Zumindest die Schlüsselpositionen – so die des Sicherheitschefs sowie der Logenmitarbeiter – sollten mit staatlichen Polizeikräften besetzt werden. Denn nur diese seien dafür ausgebildet und hätten auch das Recht, in die Grundrechte anderer einzugreifen und polizeilichen Zwang durchzusetzen. Als Beispiel für eine solche Lösung nannte er die der Zürcher Ausnüchterungszellen, in der Polizei und private Sicherheitsdienste gemeinsam arbeiten würden – unter der Verantwortung der Polizei.

Kostenfolgen dürften zu reden geben

Oberholzer sticht damit in ein Wespennest. Denn aus Kostengründen hatte die Politik entschieden, dass mit der Sicherheit private Unternehmen betraut werden. Auch seine zweite Empfehlung dürfte für Gesprächsstoff sorgen: Oberholzer ist der Ansicht, dass die privaten Sicherheitsdienste besser ausgebildet werden müssen.
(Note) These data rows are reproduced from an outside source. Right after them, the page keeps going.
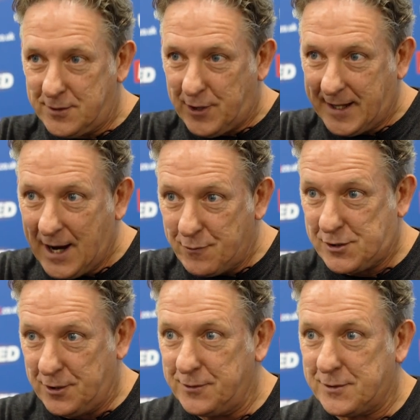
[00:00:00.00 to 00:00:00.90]
trying to get
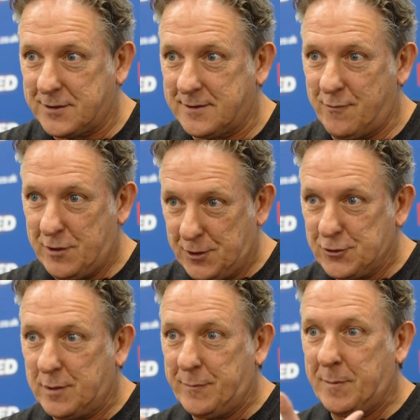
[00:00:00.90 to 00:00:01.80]
results, and
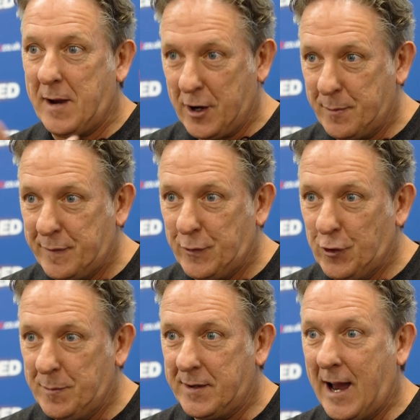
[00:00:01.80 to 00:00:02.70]
results come from how you perform,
Und auch das wird Kostenfolgen haben.

Das SEM wird die Empfehlungen Oberholzers nun prüfen, wie Gattiker sagte. Für bestimmte braucht es aber einer Gesetzesänderung. Damit werden Jahre vergehen, bis es Änderungen gibt.
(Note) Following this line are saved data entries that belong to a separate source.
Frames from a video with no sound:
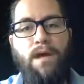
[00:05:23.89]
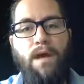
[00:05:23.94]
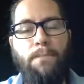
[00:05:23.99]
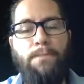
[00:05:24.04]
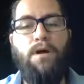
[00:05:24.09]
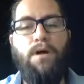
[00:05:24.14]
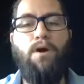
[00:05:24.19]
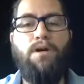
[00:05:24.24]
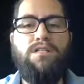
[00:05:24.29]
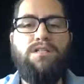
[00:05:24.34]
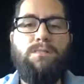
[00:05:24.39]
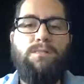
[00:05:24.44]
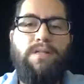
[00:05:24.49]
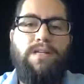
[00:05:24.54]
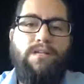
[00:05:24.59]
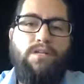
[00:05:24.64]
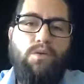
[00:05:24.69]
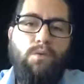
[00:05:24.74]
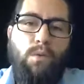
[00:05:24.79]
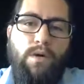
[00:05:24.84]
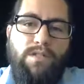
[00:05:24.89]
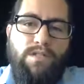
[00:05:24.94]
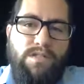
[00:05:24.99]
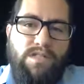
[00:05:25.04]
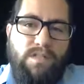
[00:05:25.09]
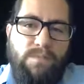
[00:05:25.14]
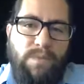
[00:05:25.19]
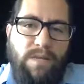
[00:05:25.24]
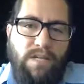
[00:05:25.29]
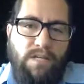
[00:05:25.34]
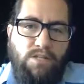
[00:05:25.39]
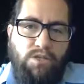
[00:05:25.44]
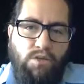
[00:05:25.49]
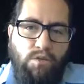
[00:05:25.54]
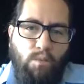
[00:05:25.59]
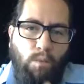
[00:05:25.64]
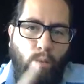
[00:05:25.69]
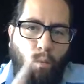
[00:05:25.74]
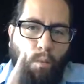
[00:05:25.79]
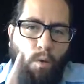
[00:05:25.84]
but ultimately you want to speak
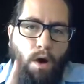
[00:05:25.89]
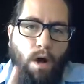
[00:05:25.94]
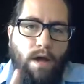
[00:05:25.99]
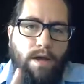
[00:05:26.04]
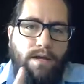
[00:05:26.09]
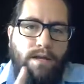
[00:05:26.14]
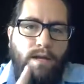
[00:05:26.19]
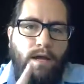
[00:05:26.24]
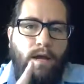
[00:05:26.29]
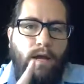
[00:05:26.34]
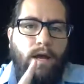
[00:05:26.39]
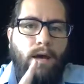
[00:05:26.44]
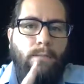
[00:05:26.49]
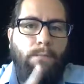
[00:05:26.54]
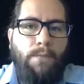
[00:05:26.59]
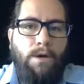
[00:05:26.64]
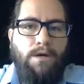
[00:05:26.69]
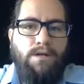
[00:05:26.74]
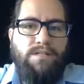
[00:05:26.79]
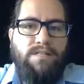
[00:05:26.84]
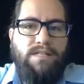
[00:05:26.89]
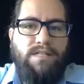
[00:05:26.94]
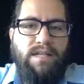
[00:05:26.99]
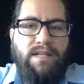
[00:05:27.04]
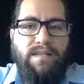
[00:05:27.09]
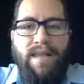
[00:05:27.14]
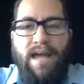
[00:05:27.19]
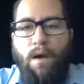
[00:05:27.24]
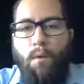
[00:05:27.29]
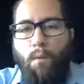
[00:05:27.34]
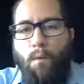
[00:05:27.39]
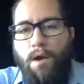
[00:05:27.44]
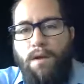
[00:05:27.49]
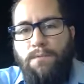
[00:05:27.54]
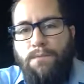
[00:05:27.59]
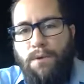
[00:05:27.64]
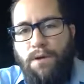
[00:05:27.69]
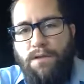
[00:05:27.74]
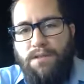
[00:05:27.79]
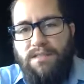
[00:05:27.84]
to one person, and that
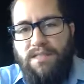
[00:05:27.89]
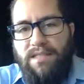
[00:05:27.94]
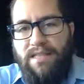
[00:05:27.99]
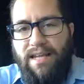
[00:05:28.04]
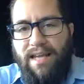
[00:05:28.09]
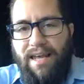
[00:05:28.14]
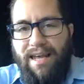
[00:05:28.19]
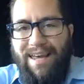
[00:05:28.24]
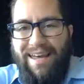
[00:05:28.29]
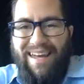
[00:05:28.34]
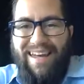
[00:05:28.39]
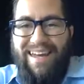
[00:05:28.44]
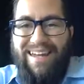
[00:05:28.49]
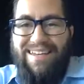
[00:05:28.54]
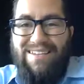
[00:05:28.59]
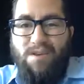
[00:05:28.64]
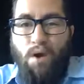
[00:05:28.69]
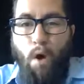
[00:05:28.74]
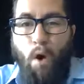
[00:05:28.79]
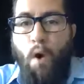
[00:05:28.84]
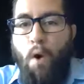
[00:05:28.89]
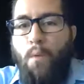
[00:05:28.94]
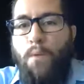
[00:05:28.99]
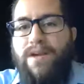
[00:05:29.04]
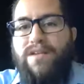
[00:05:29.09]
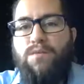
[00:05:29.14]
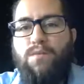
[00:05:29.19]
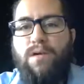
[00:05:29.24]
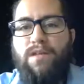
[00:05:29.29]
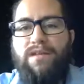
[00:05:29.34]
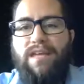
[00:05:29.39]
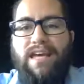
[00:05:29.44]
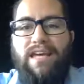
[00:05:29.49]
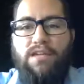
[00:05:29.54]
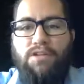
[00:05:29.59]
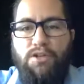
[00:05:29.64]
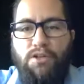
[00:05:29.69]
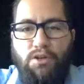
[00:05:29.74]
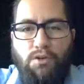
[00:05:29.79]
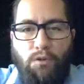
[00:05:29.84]
one person is always with a
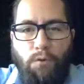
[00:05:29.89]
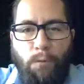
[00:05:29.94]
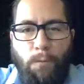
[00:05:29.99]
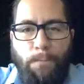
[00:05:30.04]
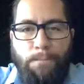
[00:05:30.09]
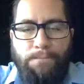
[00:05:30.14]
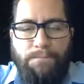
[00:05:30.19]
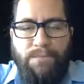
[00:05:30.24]
you.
Das SEM setze jedoch bereits Konfliktpräventionsprojekte in den Zentren um, wie Gattiker sagte. So würden etwa muslimische Seelsorger eingesetzt und die Präsenz des Sicherheitspersonal reduziert. Zudem werde eine unabhängige Meldestelle für Asylsuchende geschaffen. Auch ein besonderes Asylzentrum im Jura habe seinen Betrieb wieder aufgenommen. Darin werden Asylsuchende untergebracht, die den Betrieb in anderen Zentren massiv gestört hätten. In der Folge hätten die Konfliktsituationen um 40 Prozent abgenommen.